Recorded data:
---

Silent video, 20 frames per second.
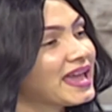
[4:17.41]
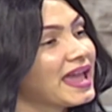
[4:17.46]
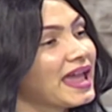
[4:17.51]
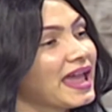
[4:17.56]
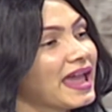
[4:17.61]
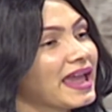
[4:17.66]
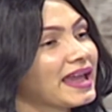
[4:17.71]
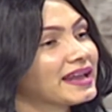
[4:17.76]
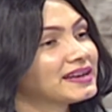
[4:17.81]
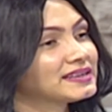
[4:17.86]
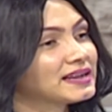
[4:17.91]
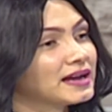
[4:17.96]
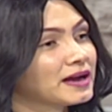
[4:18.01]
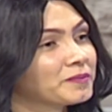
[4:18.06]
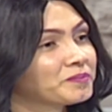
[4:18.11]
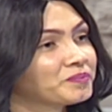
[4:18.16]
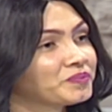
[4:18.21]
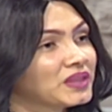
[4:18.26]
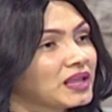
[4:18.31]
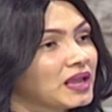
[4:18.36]
True.
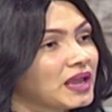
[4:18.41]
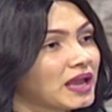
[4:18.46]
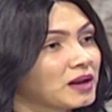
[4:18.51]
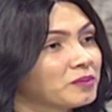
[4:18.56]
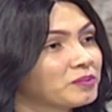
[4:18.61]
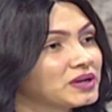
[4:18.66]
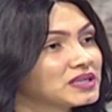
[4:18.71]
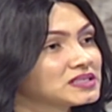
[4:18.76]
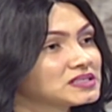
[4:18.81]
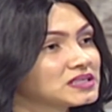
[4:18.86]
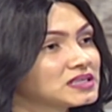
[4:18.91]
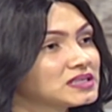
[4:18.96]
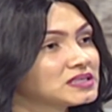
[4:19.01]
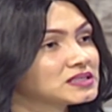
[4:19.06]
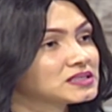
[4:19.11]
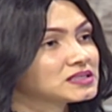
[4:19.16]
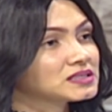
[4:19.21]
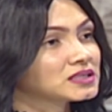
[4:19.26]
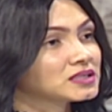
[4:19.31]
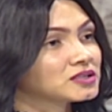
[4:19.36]
And plus,
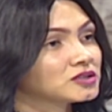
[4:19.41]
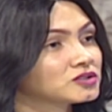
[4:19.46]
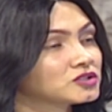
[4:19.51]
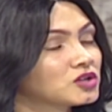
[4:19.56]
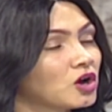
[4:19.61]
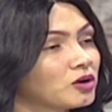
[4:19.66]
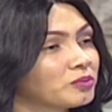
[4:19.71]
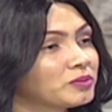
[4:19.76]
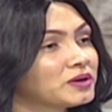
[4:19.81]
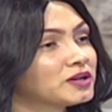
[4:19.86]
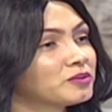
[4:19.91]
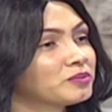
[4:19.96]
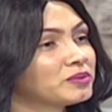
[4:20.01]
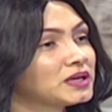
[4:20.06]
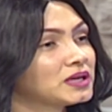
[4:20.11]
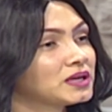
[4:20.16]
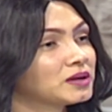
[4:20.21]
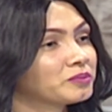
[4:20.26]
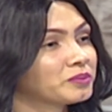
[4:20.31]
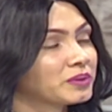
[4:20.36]
He's taught me to
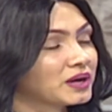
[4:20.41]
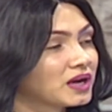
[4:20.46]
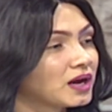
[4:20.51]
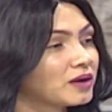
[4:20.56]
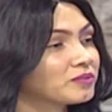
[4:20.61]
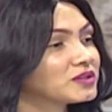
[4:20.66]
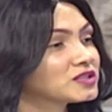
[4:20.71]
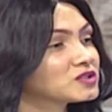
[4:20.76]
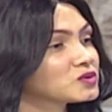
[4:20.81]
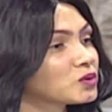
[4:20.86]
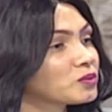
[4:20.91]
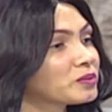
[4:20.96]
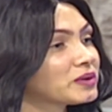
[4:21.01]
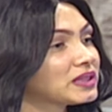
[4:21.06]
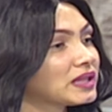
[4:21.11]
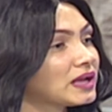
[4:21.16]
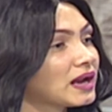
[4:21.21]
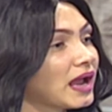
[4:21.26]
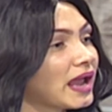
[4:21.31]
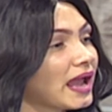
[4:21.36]
become this woman
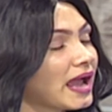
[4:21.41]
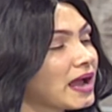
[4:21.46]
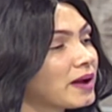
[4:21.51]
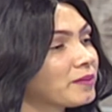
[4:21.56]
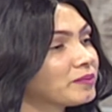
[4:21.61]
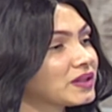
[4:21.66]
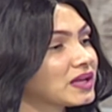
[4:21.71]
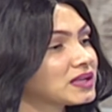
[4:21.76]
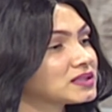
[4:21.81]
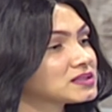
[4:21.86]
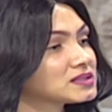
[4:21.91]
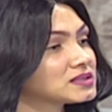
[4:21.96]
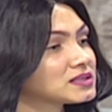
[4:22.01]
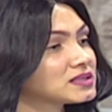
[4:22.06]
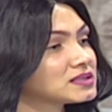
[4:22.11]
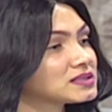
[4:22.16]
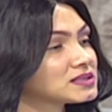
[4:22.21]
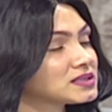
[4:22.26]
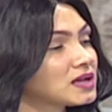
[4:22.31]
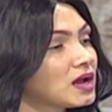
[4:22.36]
that I am, that's
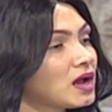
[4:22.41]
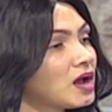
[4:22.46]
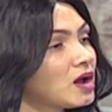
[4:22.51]
this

---

WHAT TO WORK ON:
Your answer should be a precise transcript of the entries, minus the pictures.

WRITTEN RESPONSE:
Silent video, 20 frames per second.
[4:17.41]
[4:17.46]
[4:17.51]
[4:17.56]
[4:17.61]
[4:17.66]
[4:17.71]
[4:17.76]
[4:17.81]
[4:17.86]
[4:17.91]
[4:17.96]
[4:18.01]
[4:18.06]
[4:18.11]
[4:18.16]
[4:18.21]
[4:18.26]
[4:18.31]
[4:18.36]
True.
[4:18.41]
[4:18.46]
[4:18.51]
[4:18.56]
[4:18.61]
[4:18.66]
[4:18.71]
[4:18.76]
[4:18.81]
[4:18.86]
[4:18.91]
[4:18.96]
[4:19.01]
[4:19.06]
[4:19.11]
[4:19.16]
[4:19.21]
[4:19.26]
[4:19.31]
[4:19.36]
And plus,
[4:19.41]
[4:19.46]
[4:19.51]
[4:19.56]
[4:19.61]
[4:19.66]
[4:19.71]
[4:19.76]
[4:19.81]
[4:19.86]
[4:19.91]
[4:19.96]
[4:20.01]
[4:20.06]
[4:20.11]
[4:20.16]
[4:20.21]
[4:20.26]
[4:20.31]
[4:20.36]
He's taught me to
[4:20.41]
[4:20.46]
[4:20.51]
[4:20.56]
[4:20.61]
[4:20.66]
[4:20.71]
[4:20.76]
[4:20.81]
[4:20.86]
[4:20.91]
[4:20.96]
[4:21.01]
[4:21.06]
[4:21.11]
[4:21.16]
[4:21.21]
[4:21.26]
[4:21.31]
[4:21.36]
become this woman
[4:21.41]
[4:21.46]
[4:21.51]
[4:21.56]
[4:21.61]
[4:21.66]
[4:21.71]
[4:21.76]
[4:21.81]
[4:21.86]
[4:21.91]
[4:21.96]
[4:22.01]
[4:22.06]
[4:22.11]
[4:22.16]
[4:22.21]
[4:22.26]
[4:22.31]
[4:22.36]
that I am, that's
[4:22.41]
[4:22.46]
[4:22.51]
this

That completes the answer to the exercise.